-- What the exercise asks --
Print out the data precisely as it appears here, with no pictures.

-- Input for this task --
• • • • •

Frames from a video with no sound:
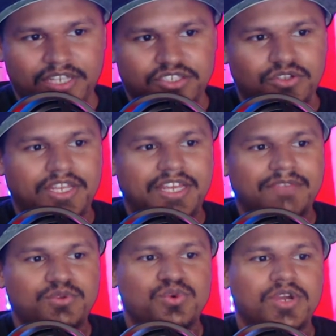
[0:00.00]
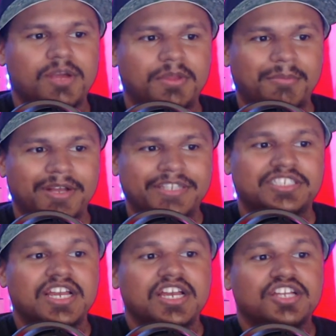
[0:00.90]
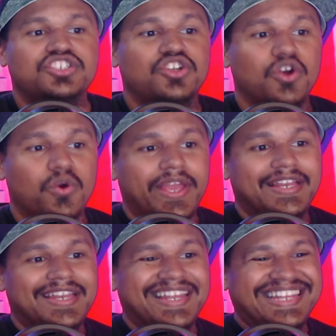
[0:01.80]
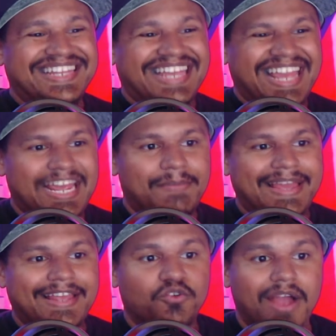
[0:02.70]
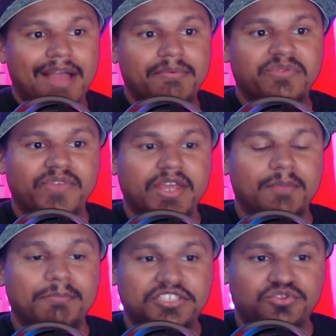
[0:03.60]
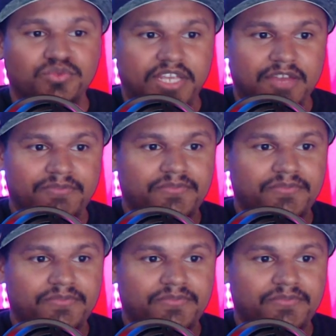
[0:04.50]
So they give you a couple of months to go in, in the game and grab it via mystery gift.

• • • • •

-- Answer space --
Frames from a video with no sound:
[0:00.00]
[0:00.90]
[0:01.80]
[0:02.70]
[0:03.60]
[0:04.50]
So they give you a couple of months to go in, in the game and grab it via mystery gift.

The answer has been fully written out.